A San Diego State University graduate filed a lawsuit in U.S. District Court in San Diego that claims the school wrongly accused him of engaging in hazing while he was a member of Phi Gamma Delta, a controversial fraternity that was shut down last year.
The California State University system also is named as a defendant in the lawsuit, which was filed on Dec. 28 on behalf of John Lema, who graduated from SDSU in May 2021.
The lawsuit partly focuses on the 2019-20 academic year, when Lema was a member of Phi Gamma Delta and the fraternity was in turmoil due to the death of one of its pledges, freshman Dylan Hernandez.
In November 2019, Hernandez became inebriated at one of the fraternity’s events, according to campus police. Investigators estimated that his blood-alcohol level was about 0.23 percent when he left the party. A person cannot lawfully operate a motor vehicle with a blood-alcohol content of 0.08 percent or higher.
Hernandez made it back to his campus dorm and climbed into the top rack of his bunk bed. He later fell out of the bunk and struck his head, suffering a fatal injury.
The university launched a broad investigation of the fraternity’s activities and found that Phi Gamma Delta was in violation of “Aiding and Abetting, Alcohol, Hazing or Conspiracy to Haze, Health and Safety, Illegal Drugs, and Violations of the Student Organization Conduct Procedures.” SDSU expelled the fraternity from campus life for 10 years.
Phi Gamma Delta’s international headquarters announced at roughly the same time that it had indefinitely suspended the fraternity’s charter.
The lawsuit says that Lema received an email from SDSU in July 2020 that says, “Reportedly, during the 2018-2019 and 2019-2020 academic years, you engaged in and conspired to engage in hazing activities that endangered the health and safety of California State University students.
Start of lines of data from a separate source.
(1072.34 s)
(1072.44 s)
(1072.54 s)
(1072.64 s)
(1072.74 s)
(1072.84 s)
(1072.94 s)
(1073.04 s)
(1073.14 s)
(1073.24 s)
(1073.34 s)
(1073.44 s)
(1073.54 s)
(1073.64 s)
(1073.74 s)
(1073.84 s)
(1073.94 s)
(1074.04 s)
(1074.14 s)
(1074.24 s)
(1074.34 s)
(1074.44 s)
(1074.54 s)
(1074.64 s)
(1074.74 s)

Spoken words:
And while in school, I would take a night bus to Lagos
“In addition, reportedly, you provided alcohol to minors, physically assaulted members of the campus community, interfered with the orderly progress of a student discipline proceeding, attempted to influence the impartiality of any participant in a student discipline matter, and encouraged, permitted, or assisted another to do any act that could subject them to discipline.”
Lema said that he did not violate any of the university’s rules, and had little involvement with the fraternity, even though he was a member. But SDSU placed a hold on Lema’s graduation, the lawsuit alleges.
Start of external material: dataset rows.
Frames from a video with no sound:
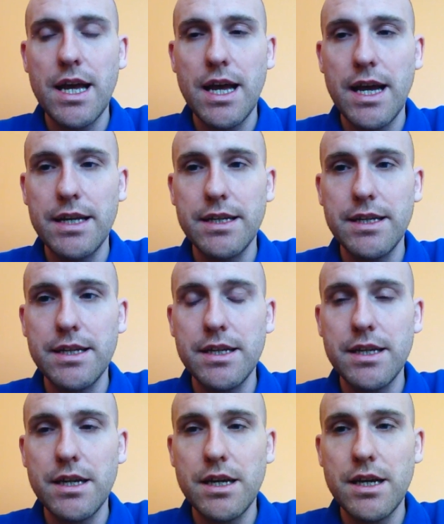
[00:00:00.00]
And
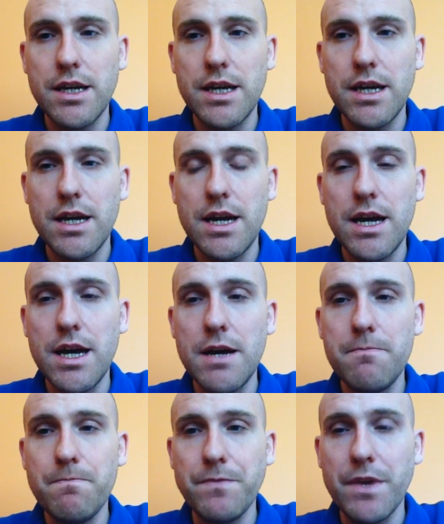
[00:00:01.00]

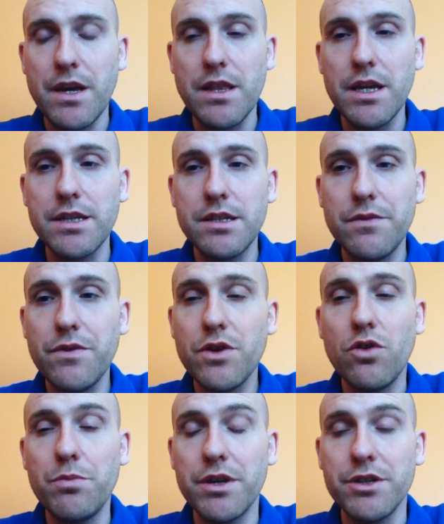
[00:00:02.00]
I think it's
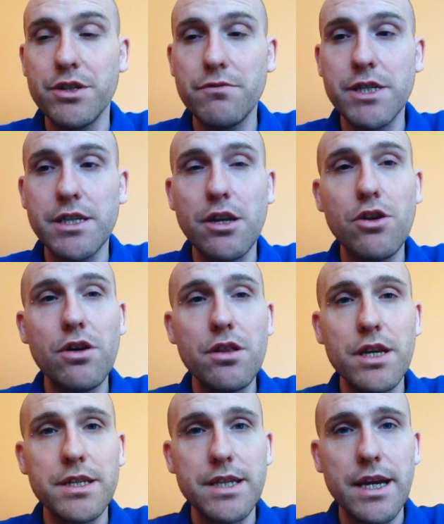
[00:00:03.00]
difficult because you're reading a lot of
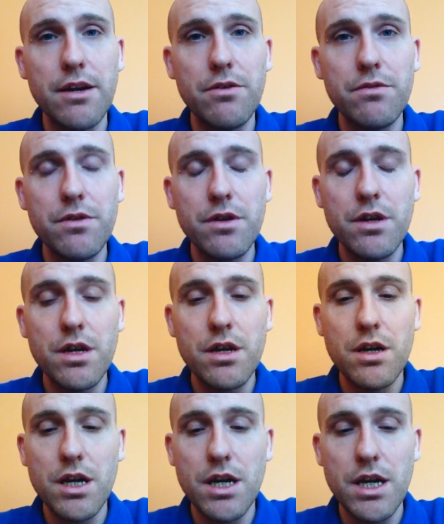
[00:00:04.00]
things now,
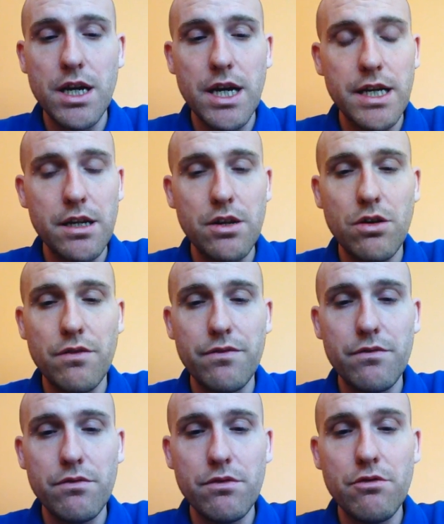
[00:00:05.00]
and a lot of
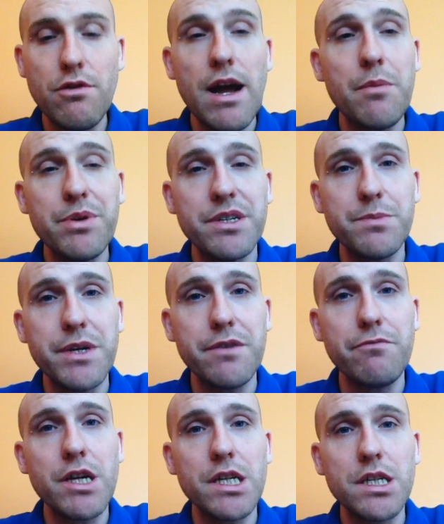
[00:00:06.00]
crap is
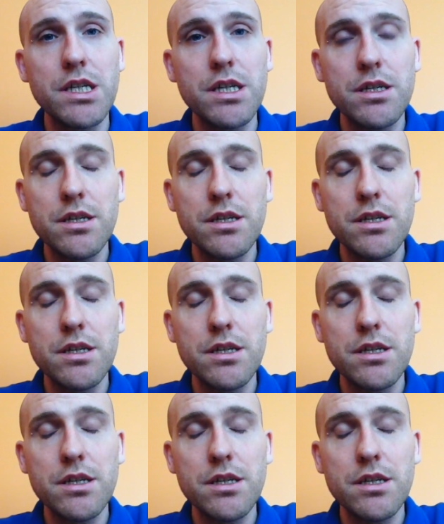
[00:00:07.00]
being written,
He retained an attorney the following month and began contesting the allegations. The lawsuit says that SDSU proposed a settlement agreement on the disciplinary charges in November. The proposed agreement said Lema had done everything from compel others to consume alcohol to bullying and paddling people.
The “settlement agreement contained not a single piece of documentary evidence that corroborates Lema’s responsibility for them,” the lawsuit said.
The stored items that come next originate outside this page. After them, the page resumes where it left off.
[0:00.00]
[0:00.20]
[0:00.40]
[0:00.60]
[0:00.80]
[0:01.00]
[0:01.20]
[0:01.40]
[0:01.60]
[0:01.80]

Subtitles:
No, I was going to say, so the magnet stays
The suit also said the agreement called for Lema to be suspended from SDSU until November 4, 2022 — a sanction that would appear on his academic transcript. He also would have had to participate in, and pay for, counseling.
The lawsuit further says, “After substantial pressure was applied on SDSU by the undersigned counsel (Keith Altman), all disciplinary proceedings against Lema were dropped, and (he) was able to graduate in May of 2021.
“However, the ordeal inflicted on Lema by the defendants caused Lema immense emotional suffering and hardship. Defendants actions …. also forced Lema to expend a significant amount of money in attorney’s fees to obtain the degree for which he had worked so hard.”
Lema’s attorney, Keith Altman of Farmington Hills, Mich., could not be reached for comment.
In a statement to the Union-Tribune, the university said, “As this situation involves active litigation, SDSU cannot speak to the case or any specific detail.”
The school added that, “Students alleged to have violated SDSU’s Student Code of Conduct are fully afforded due process, which includes receiving notice of alleged violations and several opportunities to respond, request or provide information, among additional rights.
“Upon receipt of an allegation, all students are presumed not responsible for violating the Student Code of Conduct, and findings of responsibility are only issued when a standard of the preponderance of evidence is met after a thorough investigation.”
A CSU official on Tuesday deferred to SDSU for comments on the matter.